Comment inverser le paradigme?



Plus que la disparition du salariat, c’est l’éclatement de la figure de l’employeur, qui minerait avant tout le rapport de force des salariés. Askenazy propose d’y remédier par la sécurisation de l’extension de la notion de coemployeur (établir la négociation collective au niveau centralisé du franchiseur plutôt qu’au seul niveau local des franchisés, au niveau des donneurs d’ordre plutôt que des seuls sous-traitants…).


Il faut donc aller plus loin pour Philippe Askenazy et remettre en cause la distribution de la propriété au sens large :

  • Revenir sur le droit de propriété des entreprises en matière de données personnelles

  • Remettre en cause certaines modalités des brevets (théorie du bien commun, protocole de Nagoya)[2]


Mais là où Philipe Askenazy diverge de Thomas Piketty c’est sur l’imposition des patrimoines. En promouvant, une société du « tous propriétaires » et d’accès à une généralisation d’accès à la propriété, la France a créé les blocages démocratiques et institutionnel à toute tentative de fiscalisation des successions et du foncier rendant difficile toute réforme fiscale sur ce sujet.


La question que pose Phillipe Askenazy est finalement celle de la maîtrise du partage de la valeur ajoutée dans une économie en partie globalisé.


Il nous faut donc refonder un nouveau contrat social qui intègre une réflexion sur la question du juste partage de la valeur créée. Gaël Giraud et Cécile Renouard proposent de limiter les écarts de rémunération dans une fourchette allant de 1 à 12.

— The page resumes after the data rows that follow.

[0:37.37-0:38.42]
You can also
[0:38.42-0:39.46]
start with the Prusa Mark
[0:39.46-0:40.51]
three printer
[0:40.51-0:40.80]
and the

Une telle mesure viserait à augmenter les bas salaires et à plafonner les hautes rémunérations au maximum à 12 fois la rémunération la plus basse. Actuellement, les minima sociaux sont loin des critères d’une vie décente. Un rapport de l’Observatoire national de la Pauvreté et de l’Exclusion sociale (ONPES) daté de 2014-2015 révèle, en effet, que le budget décent pour un couple avec deux enfants se situe entre 3 284 et 3 515 euros selon qu’il habite dans du logement social ou non (il est entre 2 599 et 2 830 euros, pour une famille monoparentale et 1 569 et 1 816 euros pour une personne seule retraitée).

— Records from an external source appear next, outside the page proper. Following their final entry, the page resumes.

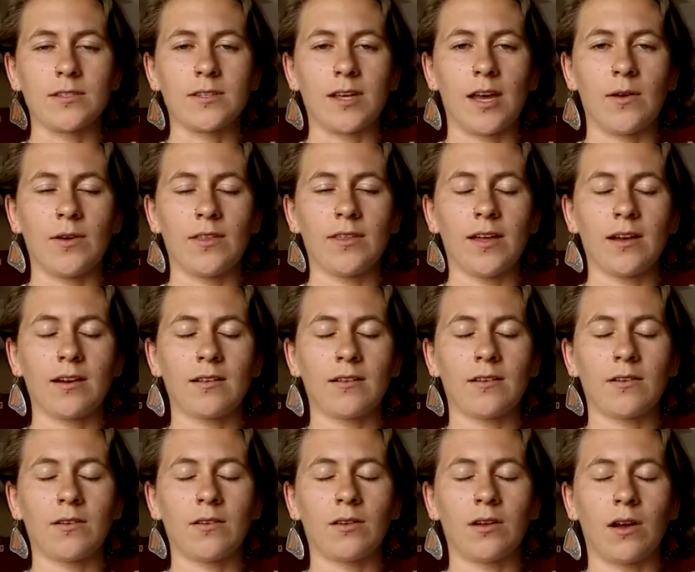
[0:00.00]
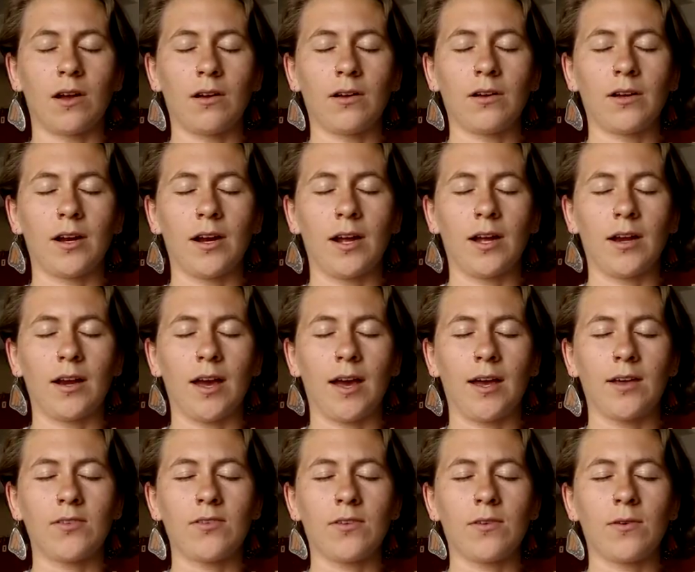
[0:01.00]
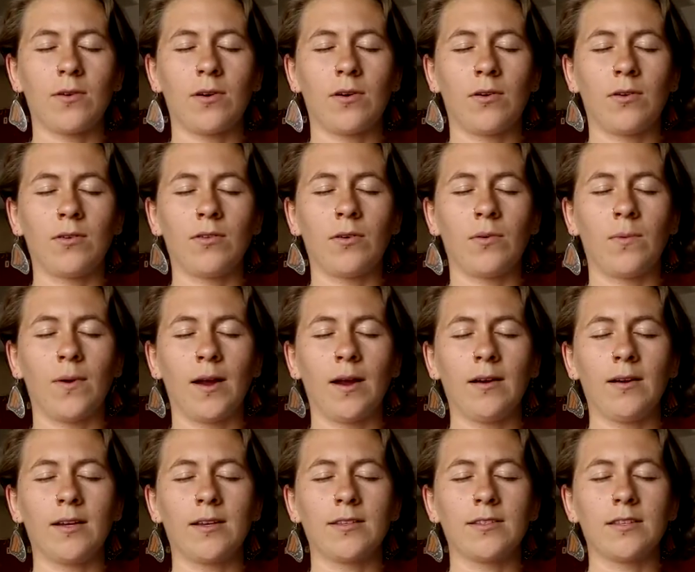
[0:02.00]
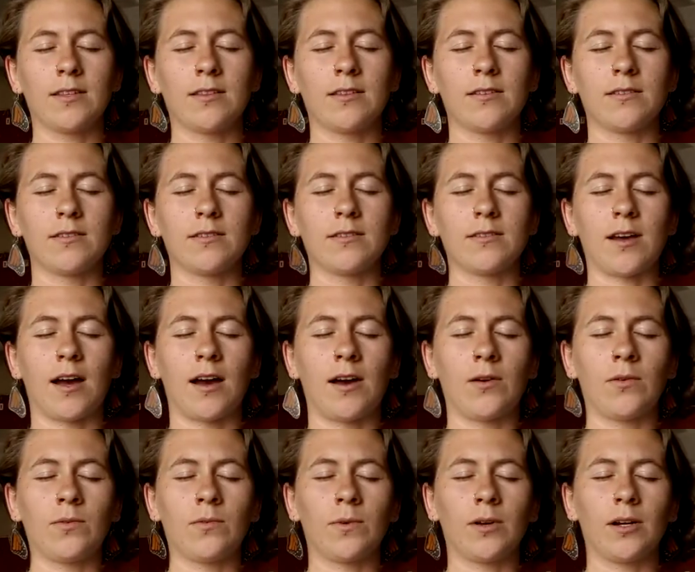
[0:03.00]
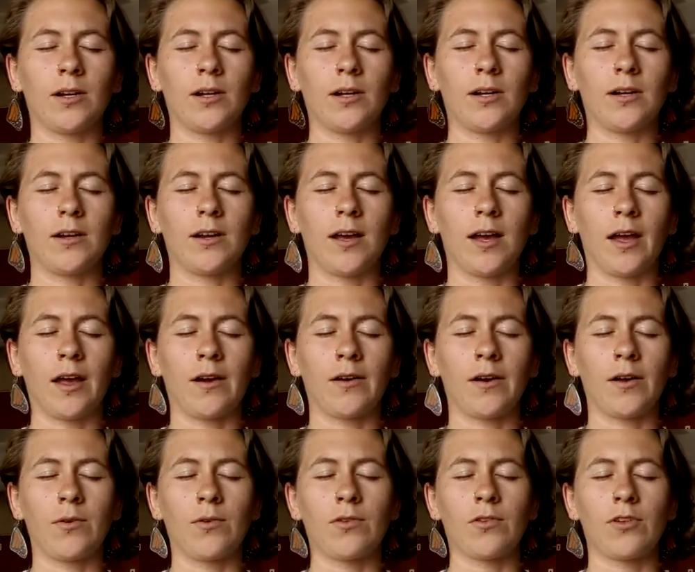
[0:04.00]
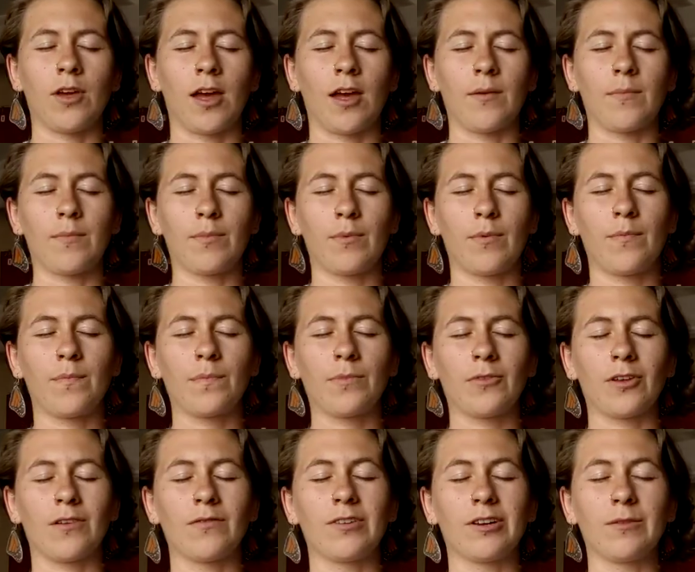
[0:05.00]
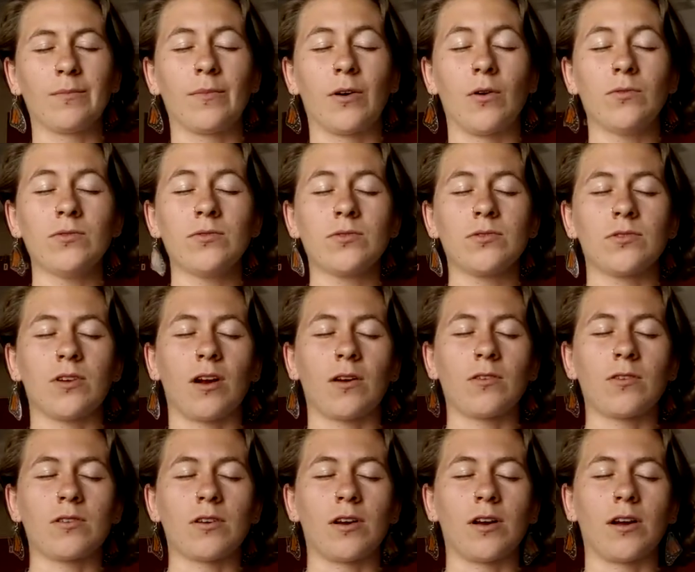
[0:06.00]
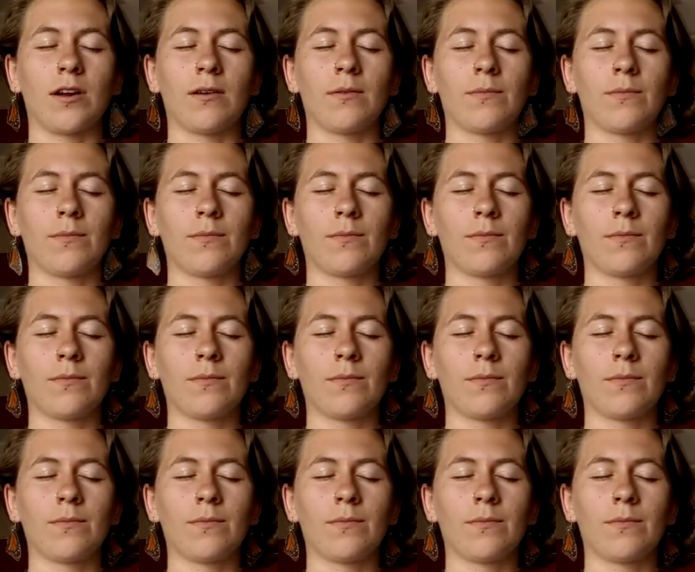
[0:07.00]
Stay with that a little longer, and as you hold awareness in this downward arrow shape of your bone structure,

[1] GAFA : acronyme constitué des géants du web les plus connus (Google, Apple, Facebook, Amazon)


[2] Le protocole de Nagoya vise à lutter contre la bio-piraterie, que l’on peut qualifier comme «l’appropriation illicite des ressources génétiques (RG) et des savoirs traditionnels qui y sont attachés par le biais des droits de propriété intellectuelle, notamment le système de brevets, sans partage des bénéfices». La France en fait officiellement partie depuis le 29 novembre 2016.